Premi internazionali, vendite in crescendo, segnalazioni, critiche lusinghiere. Il vino piemontese sembra vivere una stagione positiva. Ecco i segnali, con qualche, immancabile, ombra. Ma cominciamo dalle note liete. I vini “made in Piemonte” sono apprezzati in tutto il mondo, non è la soluta frase fatta, ma lo testimoniano le vendite che crescono soprattutto per gli spumanti, Asti e Moscato docg in testa, insieme a riconoscimenti internazionali che ultimamente hanno premiato case vinicole storiche conosciute per le produzioni selezionate ancorché limitate.
È il caso di due realtà astigiane: la Clemente Guasti, maison fondata nel 1946 con cantine e vigneti a Nizza Monferrato, e La Canellese, azienda a conduzione famigliare, attiva dal 1957, originaria di Canelli, ma con sede a Calamandrana, tra le poche aziende enologiche specializzate esclusivamente in vermouth, liquori e vini aromatizzati.
Per quanto riguarda Guasti il suo Barcarato, Barbera d’Asti docg Superiore Nizza 2006 è stato premiato con il massimo del punteggio nella categoria Barbera nell’ambito della manifestazione Prague Wine Trophy di Praga, che vedeva in lizza i vini qualitativamente più importanti e noti a livello europeo e quelli di Oltreoceano.
Invece i vermouth della linea “Vento Solare” de La Canellese, realizzati secondo la ricetta tradizionale piemontese, sono stati premiati al Prodexpo di Mosca, per «l’alta qualità e il packaging originale».
Ma non finisce qui.
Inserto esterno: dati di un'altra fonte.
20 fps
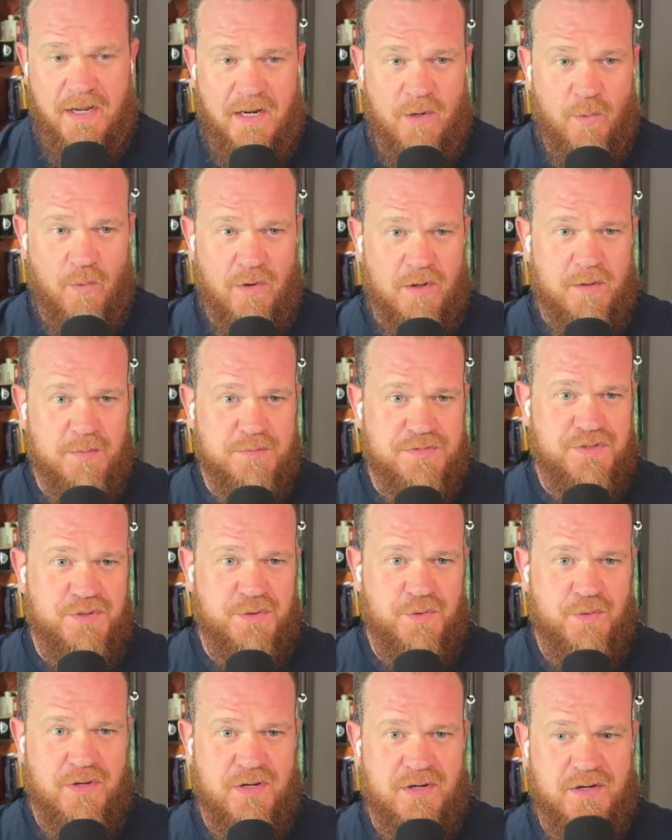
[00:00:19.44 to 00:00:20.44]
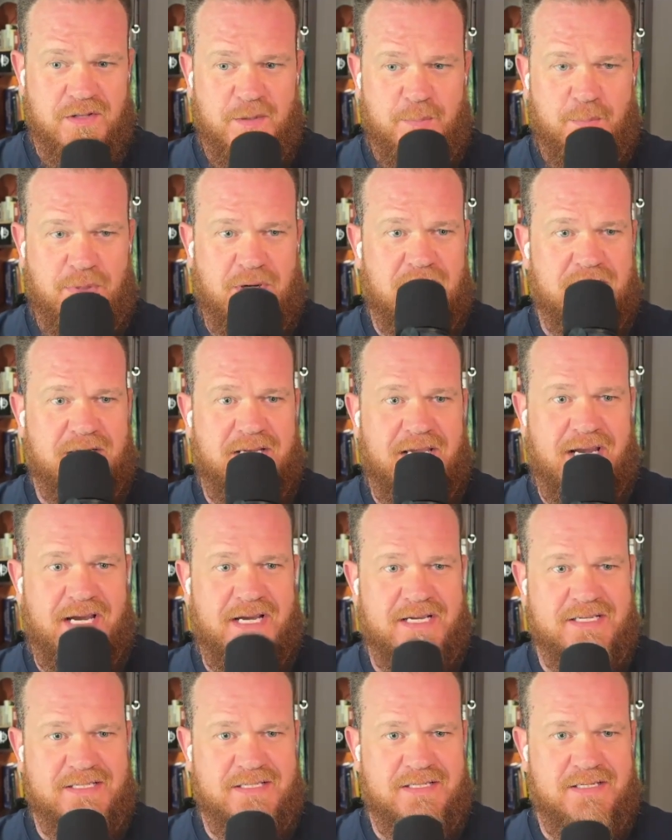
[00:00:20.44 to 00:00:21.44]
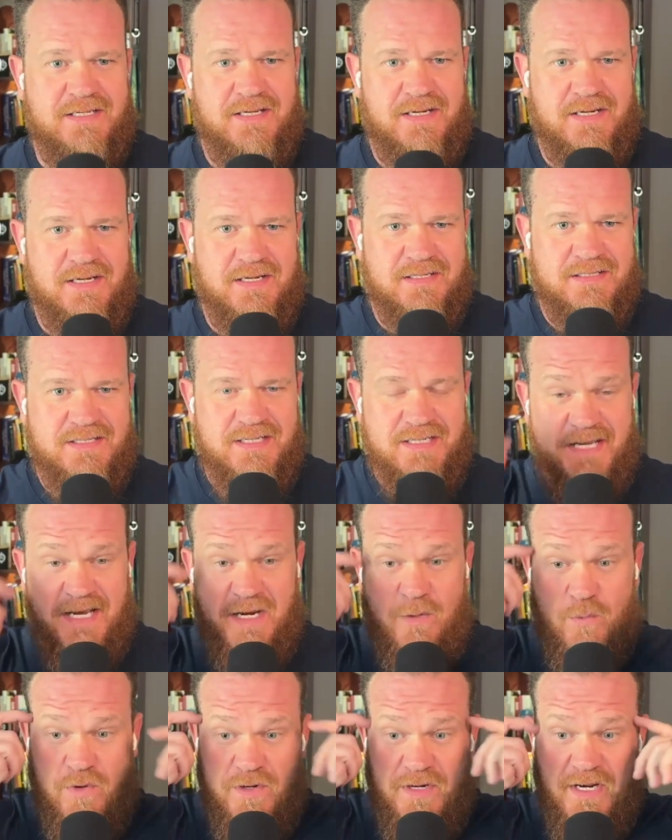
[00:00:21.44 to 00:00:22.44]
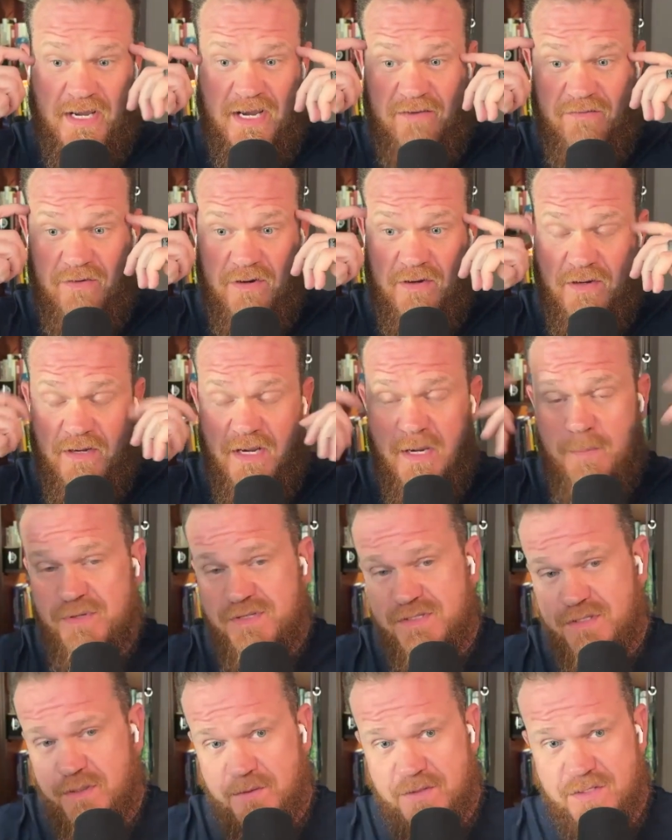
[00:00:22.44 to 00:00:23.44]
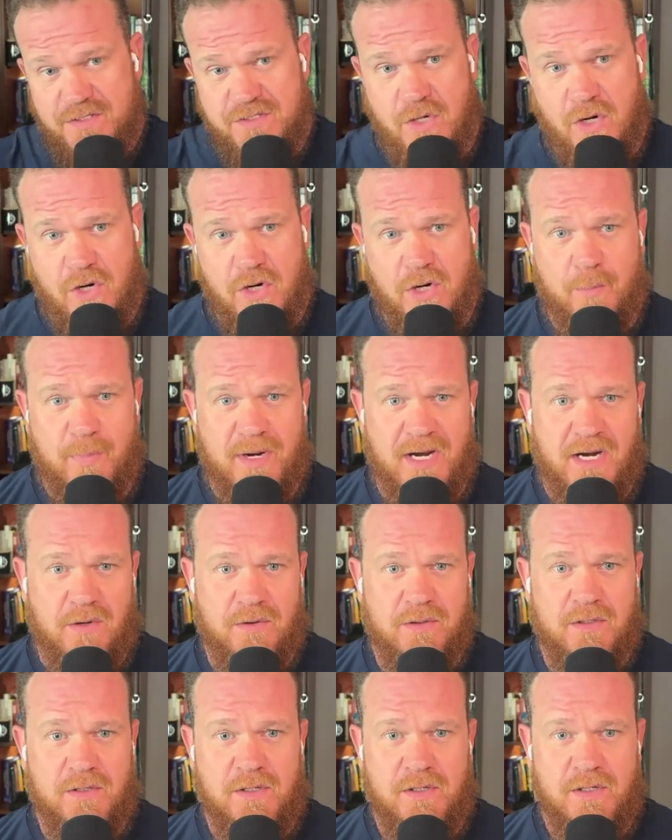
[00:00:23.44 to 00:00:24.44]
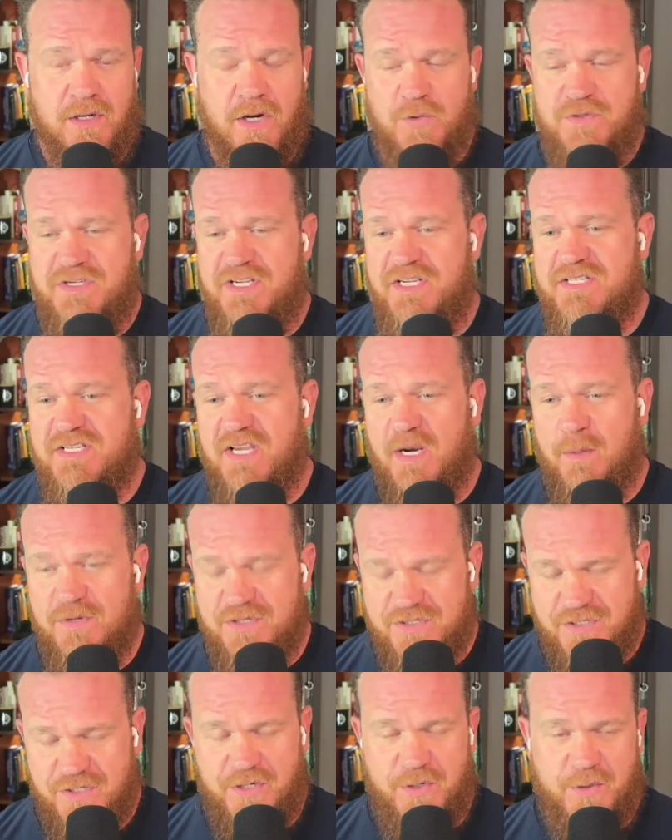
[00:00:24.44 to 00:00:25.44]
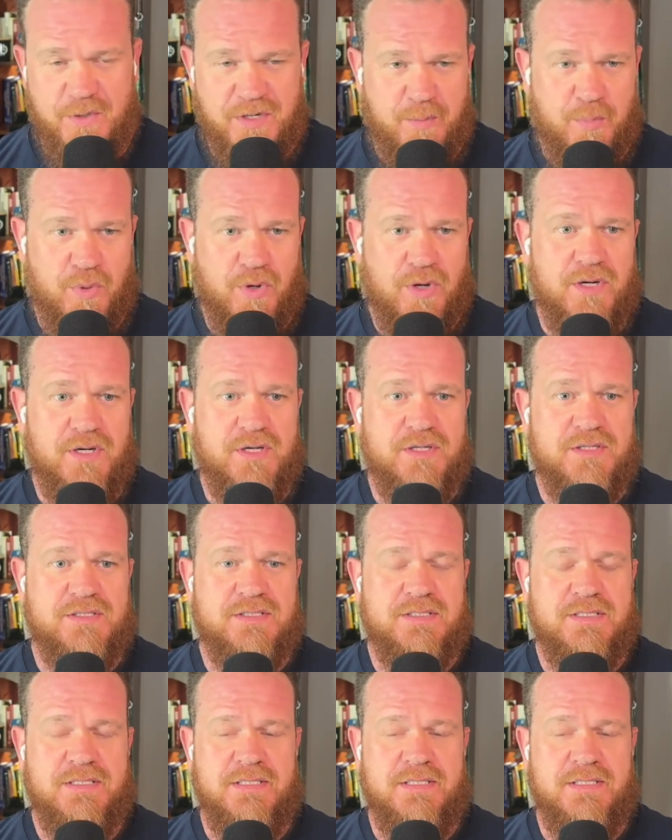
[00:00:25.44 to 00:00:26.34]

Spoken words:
welcome to the podcast. Today I wanted to have an episode to talk about OT cybersecurity products.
Nell’ultimo numero in edicola di Panorama, la collega Fiammetta Fadda, nel suo servizio “C’è del nuovo in cantina” sui vini emergenti di produzione biologica – ancorché i vini bio di fatto in Italia non esistono, perché non c’è ancora una regolamentazione ufficiale come ha dichiarato pubblicamente il parlamentare del Pd Massimo Fiorio della Commissione Agricoltura della Camera – indica ben quattro maison piemontesi: l’alessandrina Ricci con il suo Giallo di Costa; le albesi Parusso e Pecchenino con due selezioni 2007 di Barolo e Favaro-Le Chiusure con l’Erbaluce di Caluso 2008.
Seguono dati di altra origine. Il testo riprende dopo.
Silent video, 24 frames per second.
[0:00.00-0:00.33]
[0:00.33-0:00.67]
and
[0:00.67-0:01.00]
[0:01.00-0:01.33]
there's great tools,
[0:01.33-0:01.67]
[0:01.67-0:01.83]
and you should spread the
Peccato che la Fadda non abbia segnalato nessun bio-spumante emergente – eppure ci sono, come ad esempio l’Asti docg biologico Di Michela di Torelli (Bubbio) – proprio della regione che lo spumante italiano lo ha inventato. Colpa del solito basso profilo dei bogia-nen piemontesi. Forse. Certo è che in tema di bollicine veneti e lombardi sono molto più attivi e presenti, dimostrazione ne sia che su quattro spumanti bio segnalati due sono lombardi, uno veneto e, utite udite, uno emiliano. Del Piemonte neppure l’ombra.
Siamo contenti? Sì, siamo contenti, non fosse per le solite diatribe che agitano, inutilmente e inspiegabilmente il mondo del vino piemontese, più legate a faide personali che a reali esigenze del comparto. Speriamo che passino come il maldipancia dei neonati.